◆ Data extracts ◆

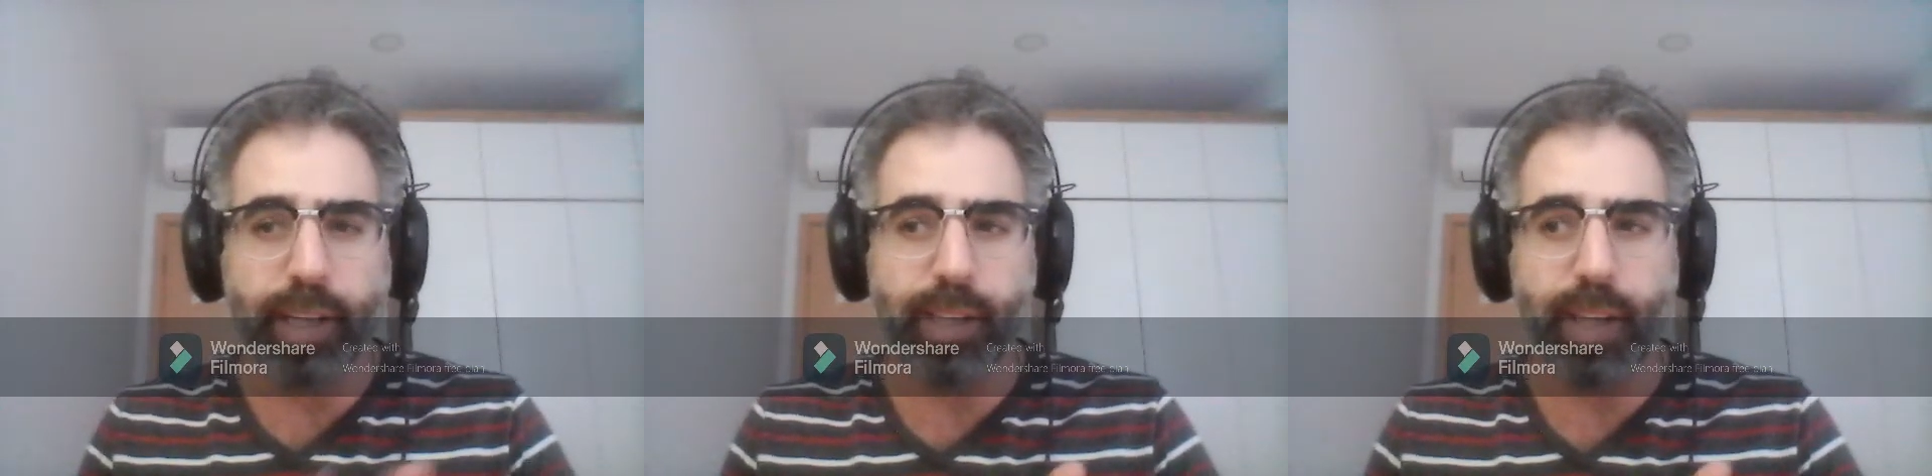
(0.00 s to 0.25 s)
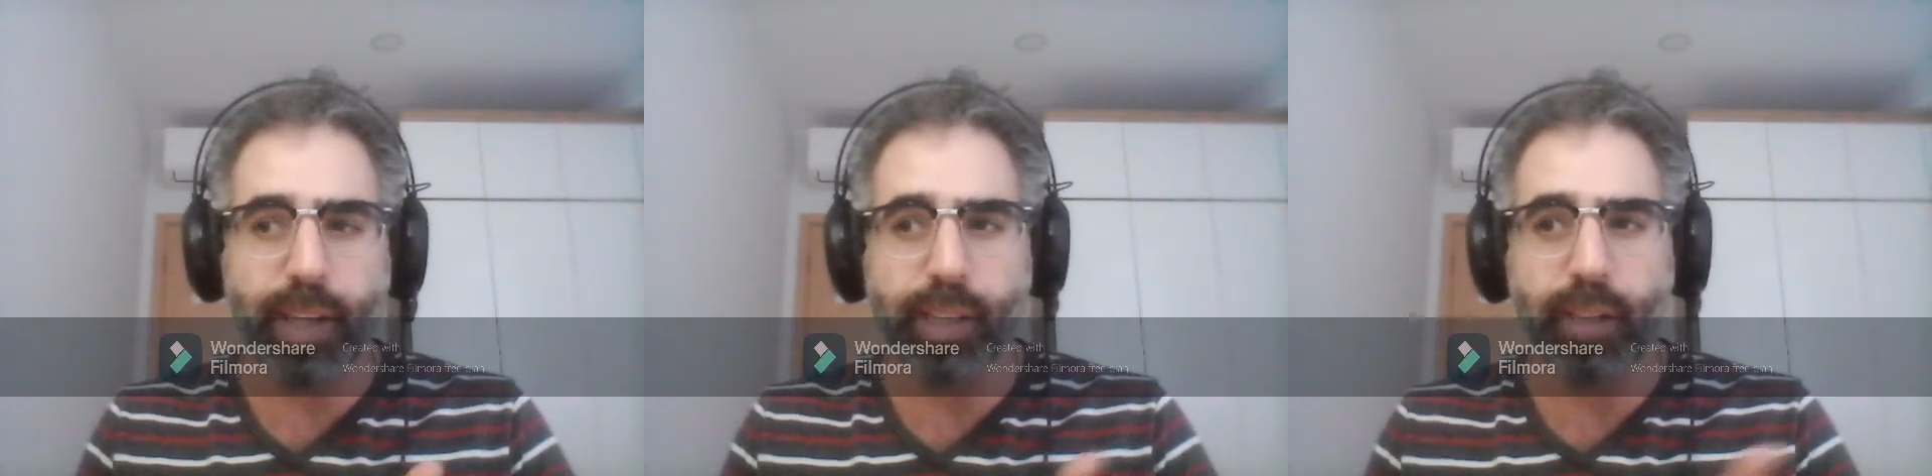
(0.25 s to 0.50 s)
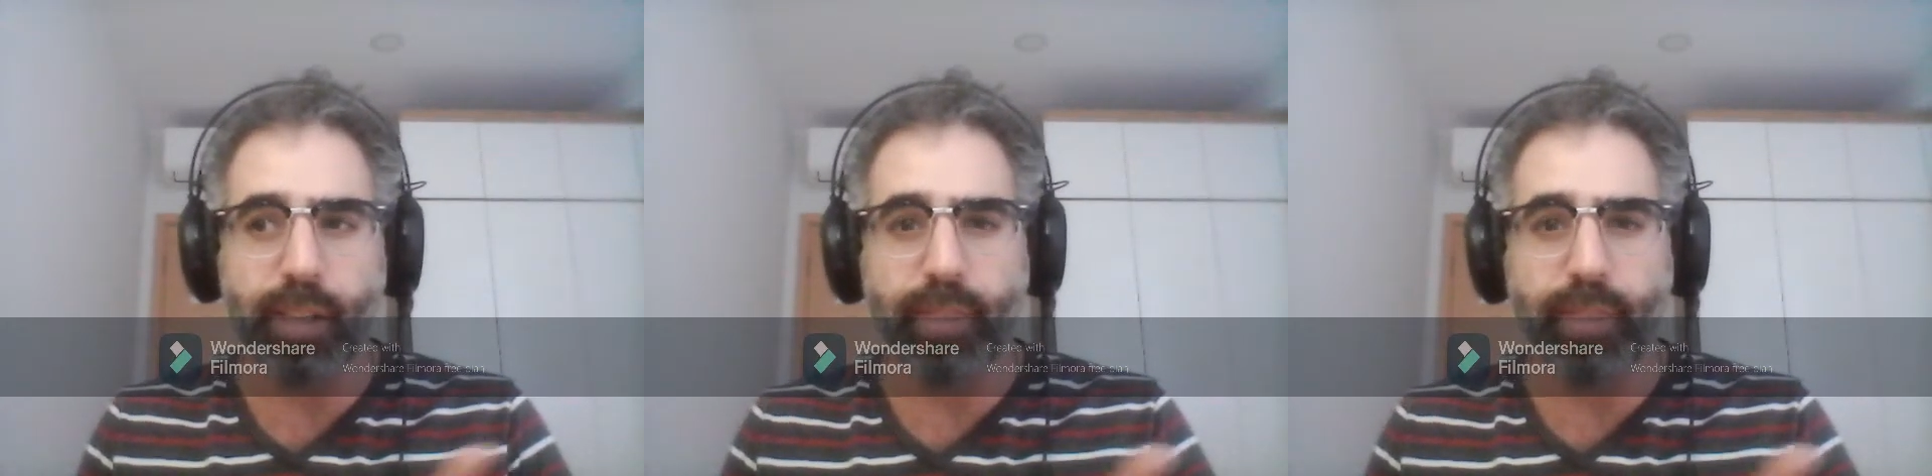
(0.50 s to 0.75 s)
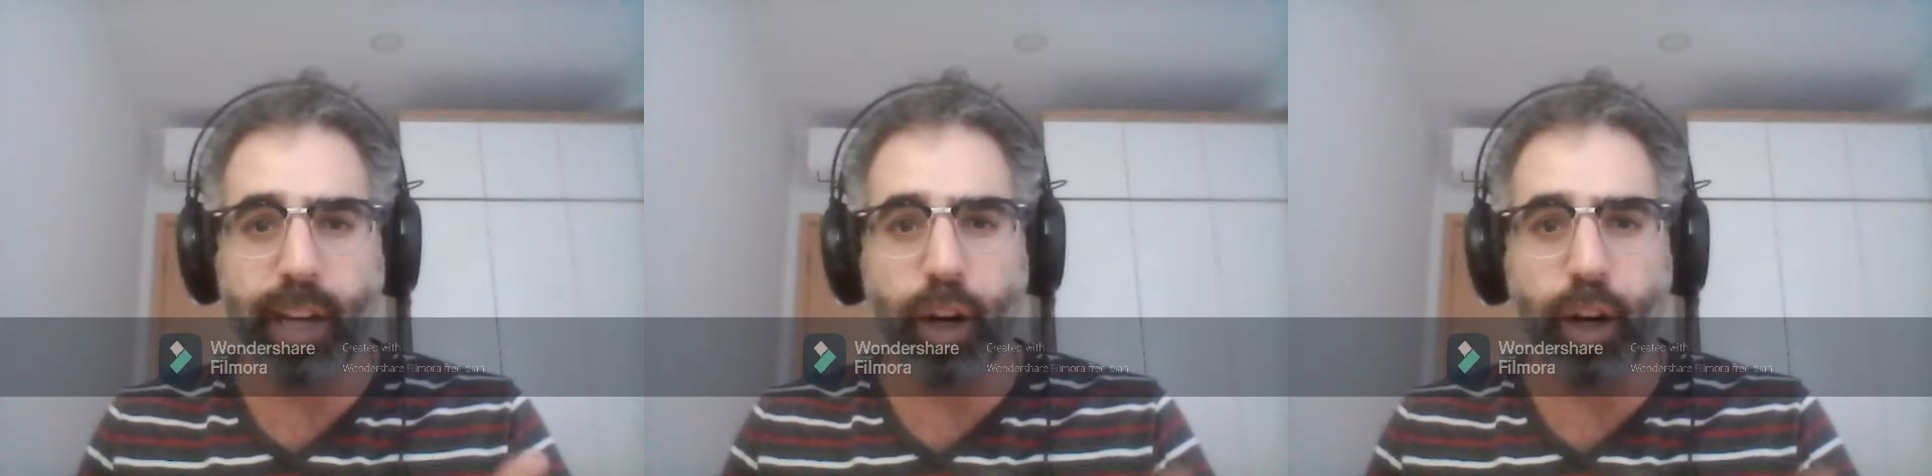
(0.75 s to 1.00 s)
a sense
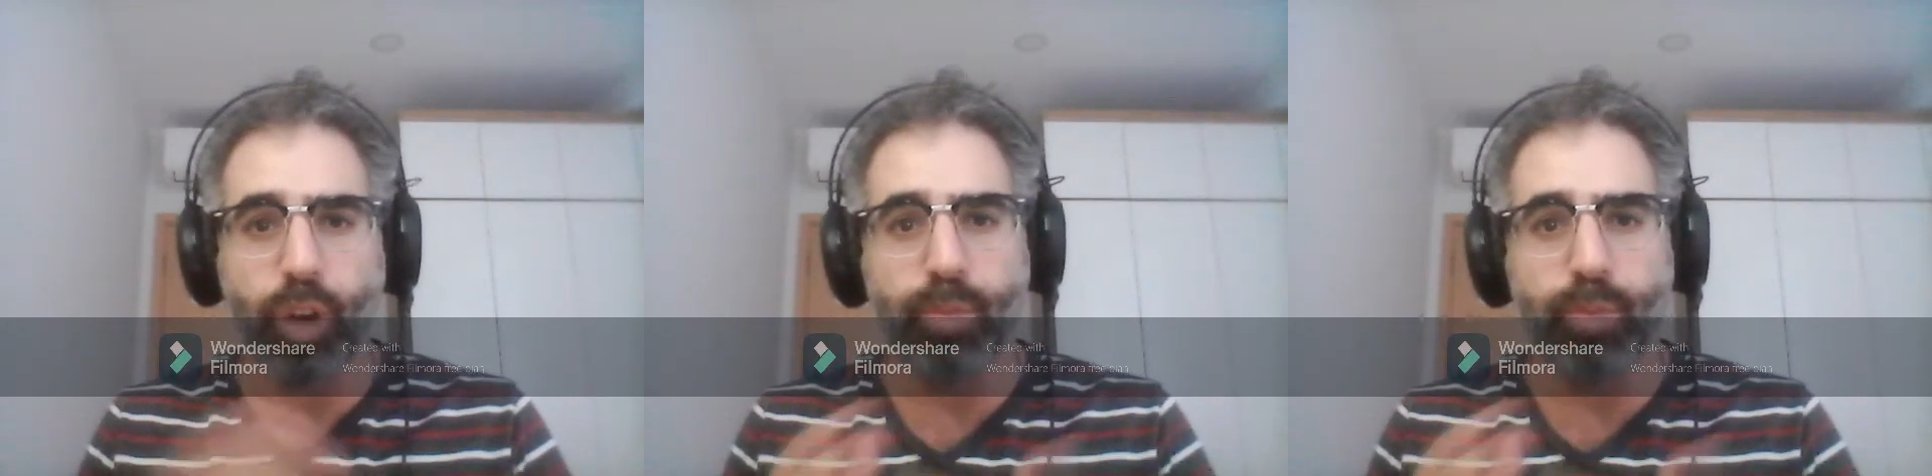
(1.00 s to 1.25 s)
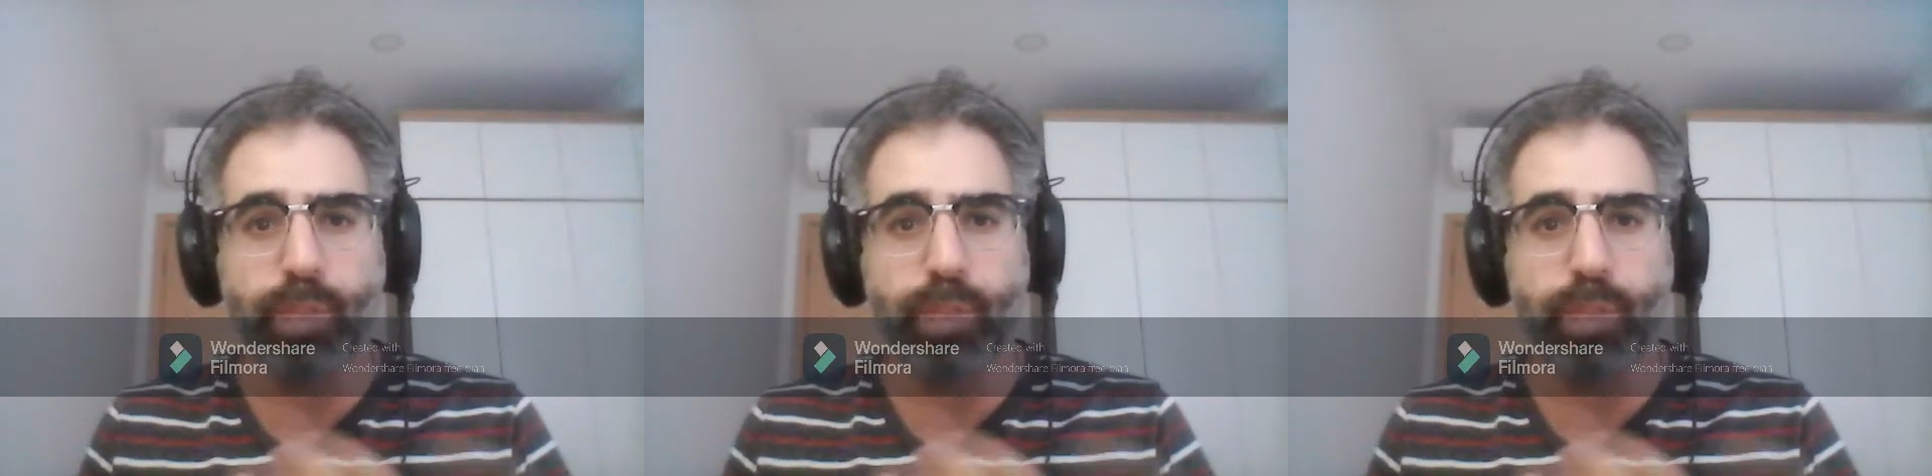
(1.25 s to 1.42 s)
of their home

◆ What needs to be done ◆
Repeat the entries exactly, without pictures.

◆ Written answer ◆
(0.00 s to 0.25 s)
(0.25 s to 0.50 s)
(0.50 s to 0.75 s)
(0.75 s to 1.00 s)
a sense
(1.00 s to 1.25 s)
(1.25 s to 1.42 s)
of their home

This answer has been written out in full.